Directions = Each record that follows is to be reproduced character for character, pictures excepted.

Information supplied =
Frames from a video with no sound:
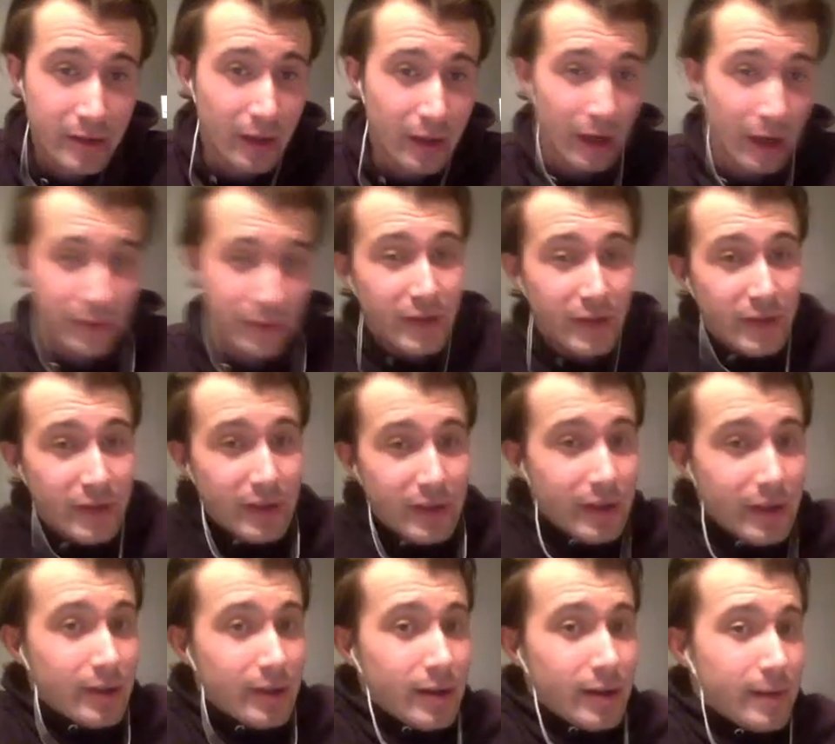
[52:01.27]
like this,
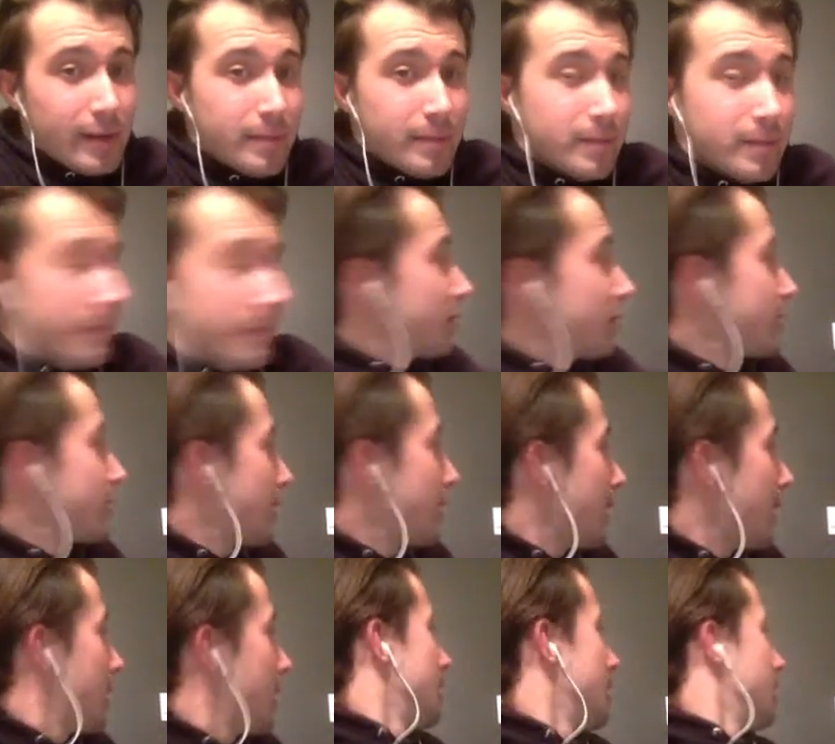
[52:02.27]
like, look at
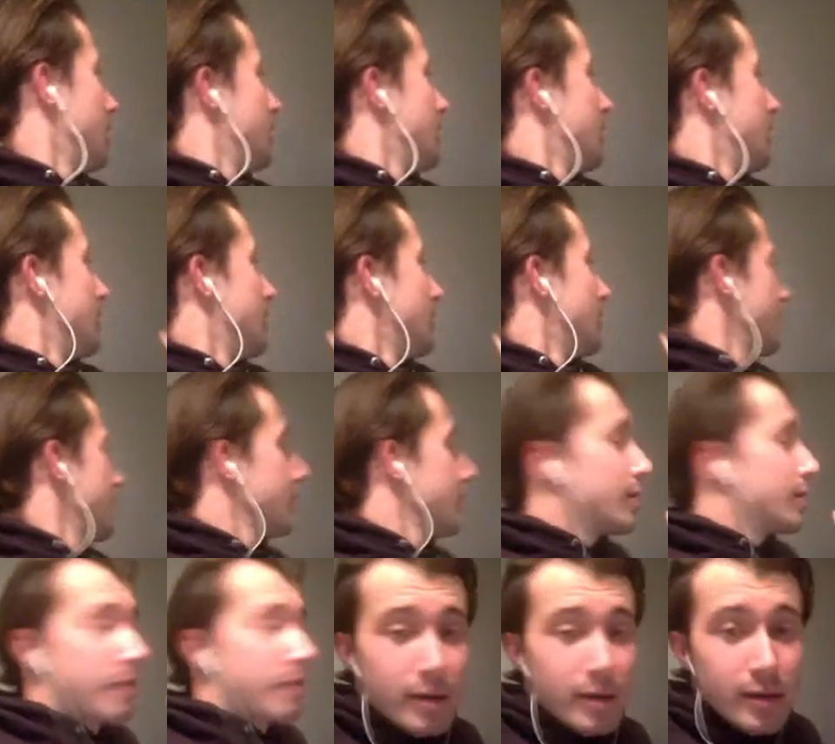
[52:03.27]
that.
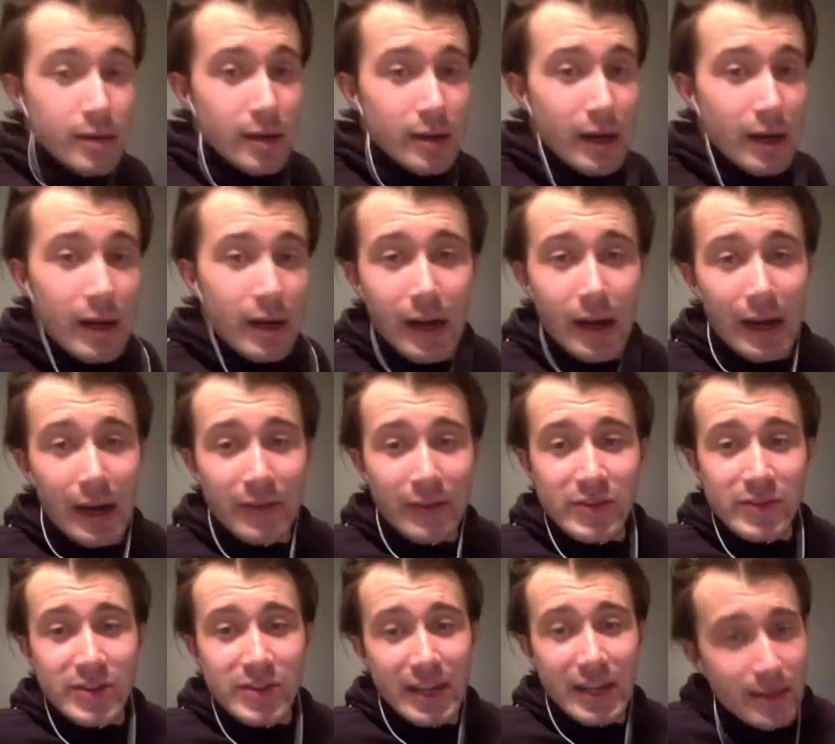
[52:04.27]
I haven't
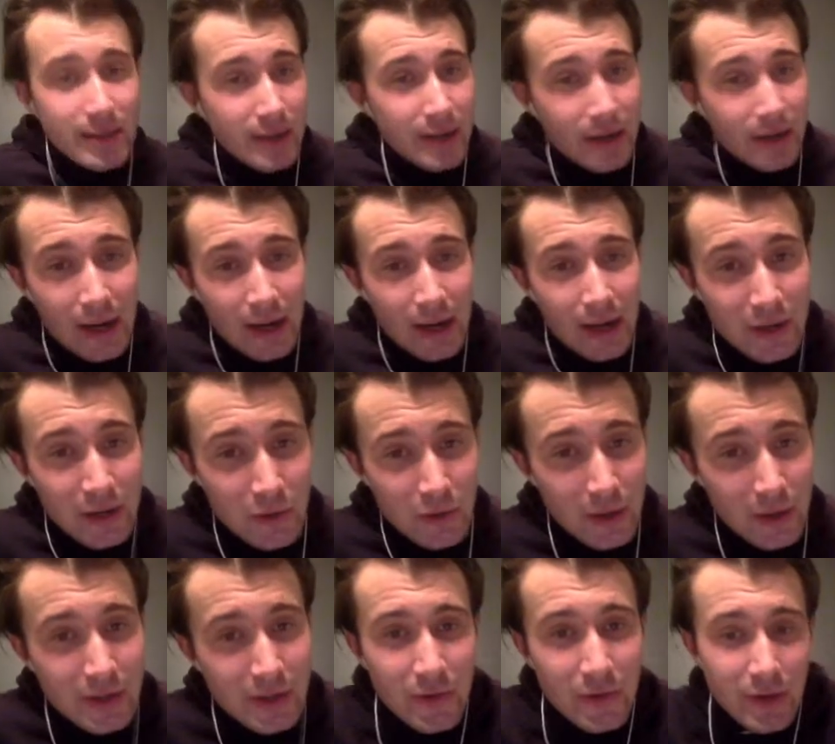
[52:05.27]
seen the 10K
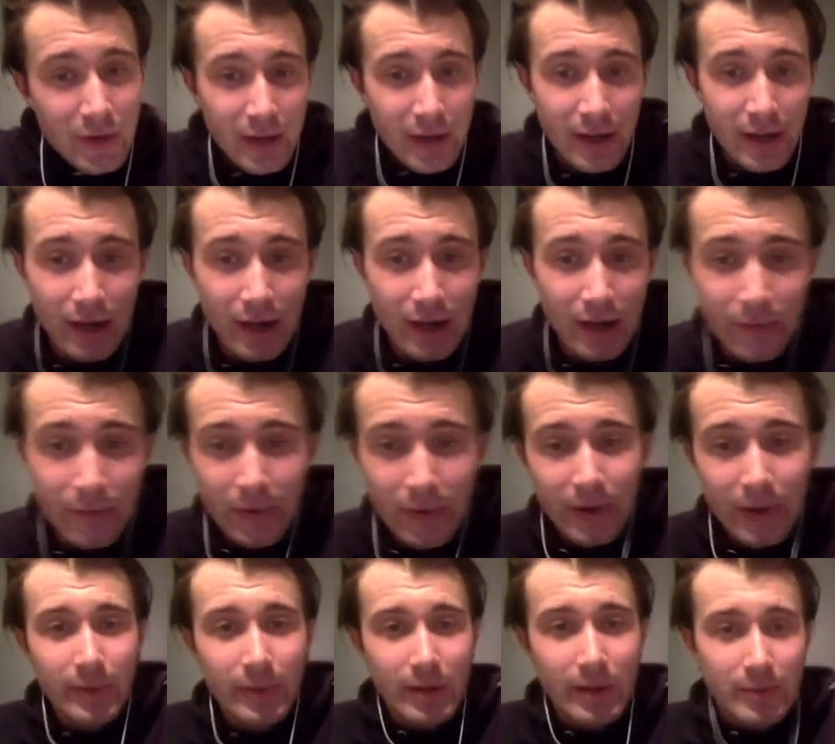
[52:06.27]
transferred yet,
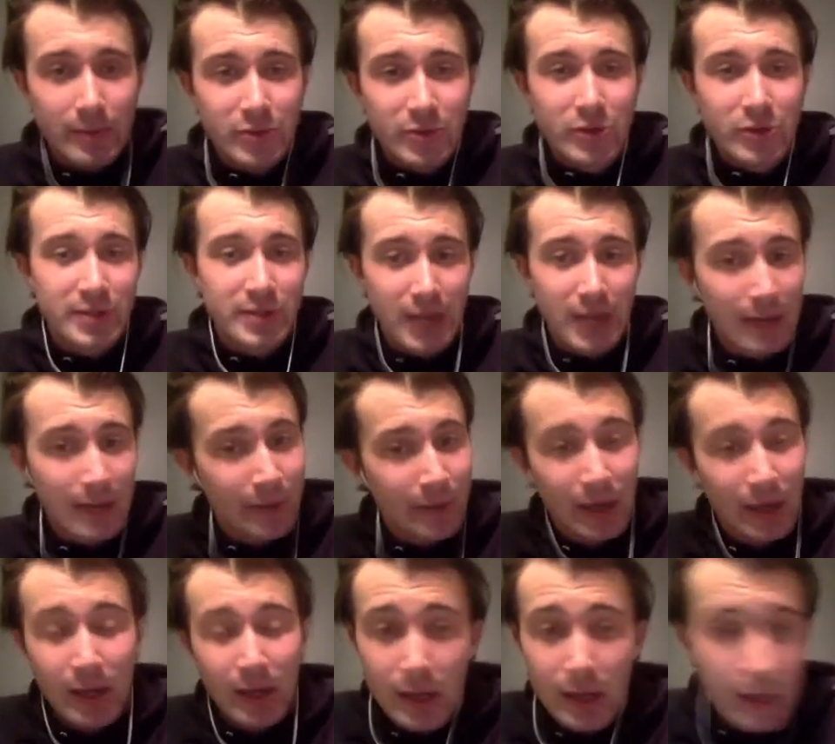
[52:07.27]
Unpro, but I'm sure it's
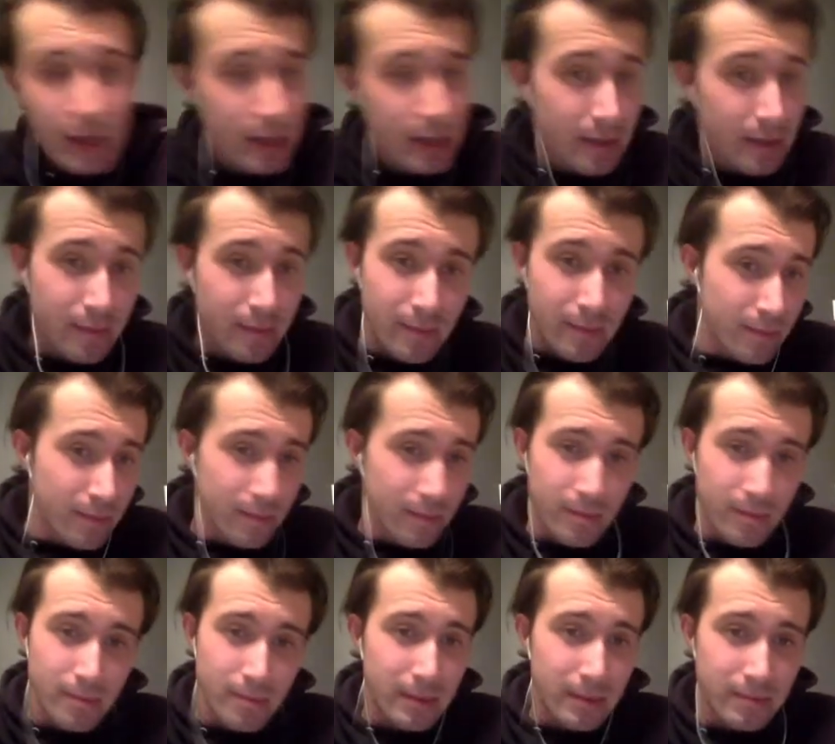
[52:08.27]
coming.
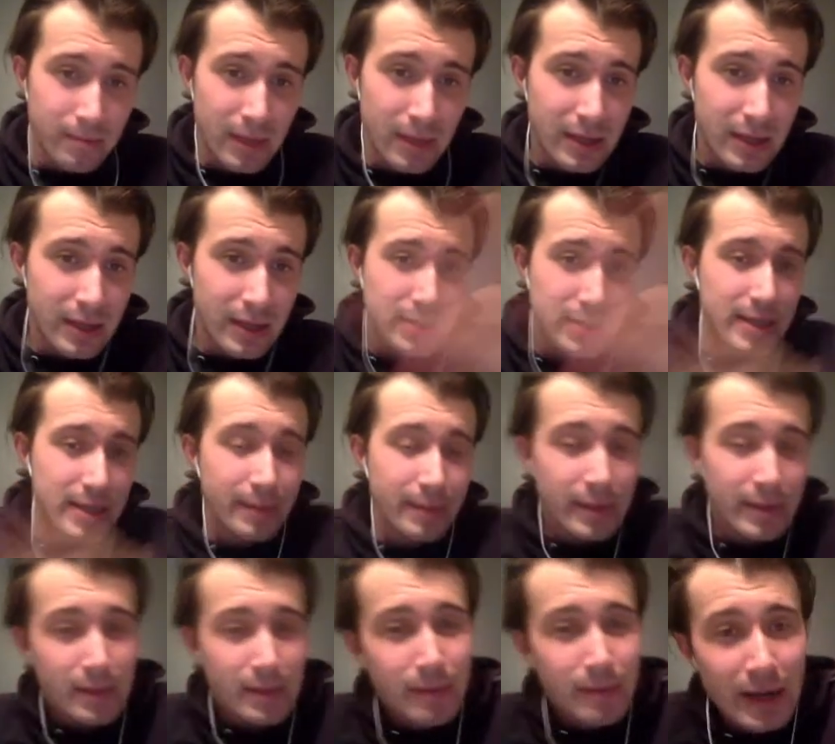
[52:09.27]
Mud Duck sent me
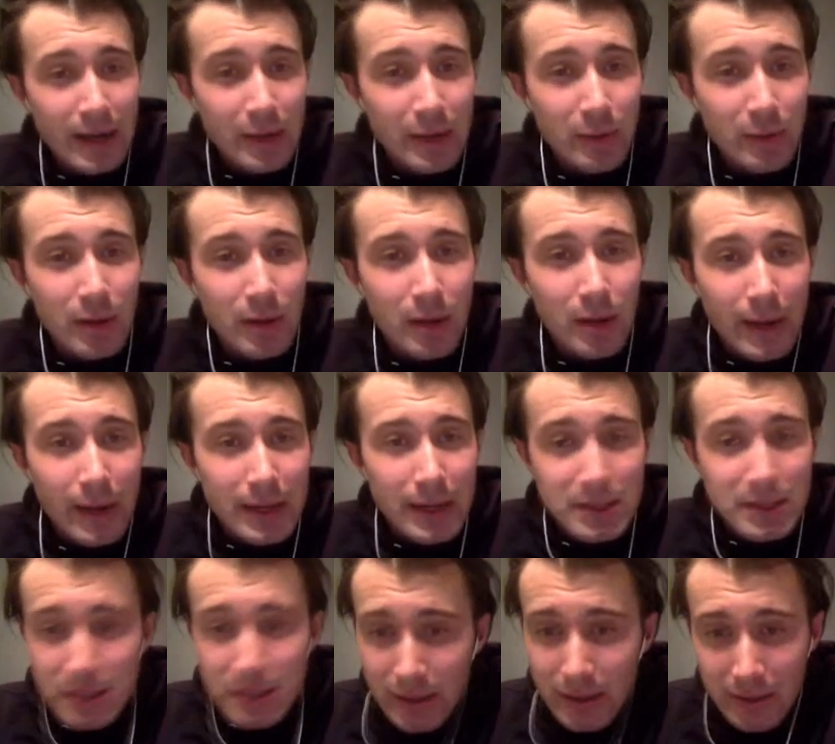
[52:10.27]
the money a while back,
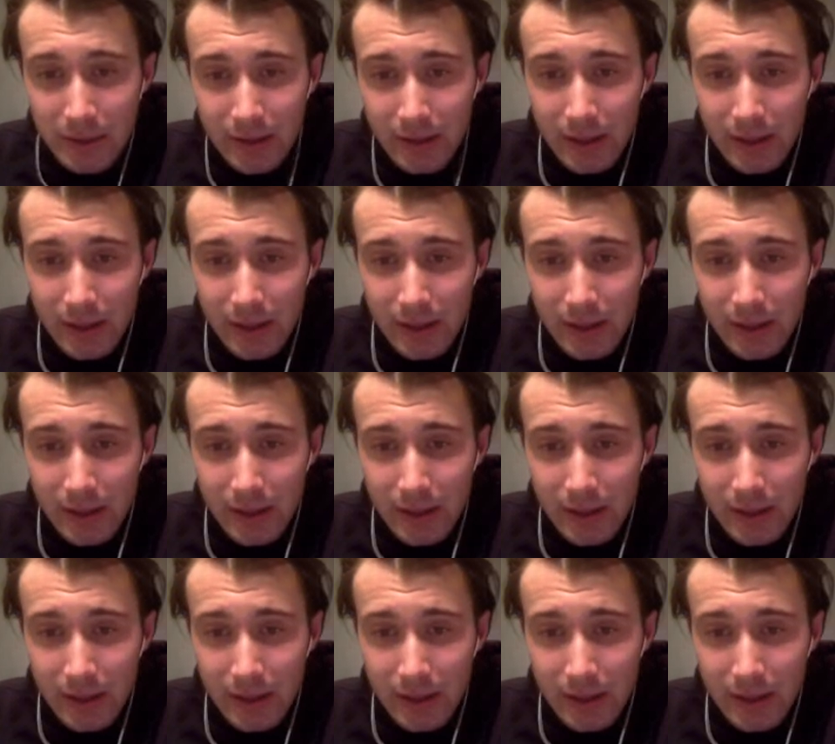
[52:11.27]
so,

Answer for the task =
Frames from a video with no sound:
[52:01.27]
like this,
[52:02.27]
like, look at
[52:03.27]
that.
[52:04.27]
I haven't
[52:05.27]
seen the 10K
[52:06.27]
transferred yet,
[52:07.27]
Unpro, but I'm sure it's
[52:08.27]
coming.
[52:09.27]
Mud Duck sent me
[52:10.27]
the money a while back,
[52:11.27]
so,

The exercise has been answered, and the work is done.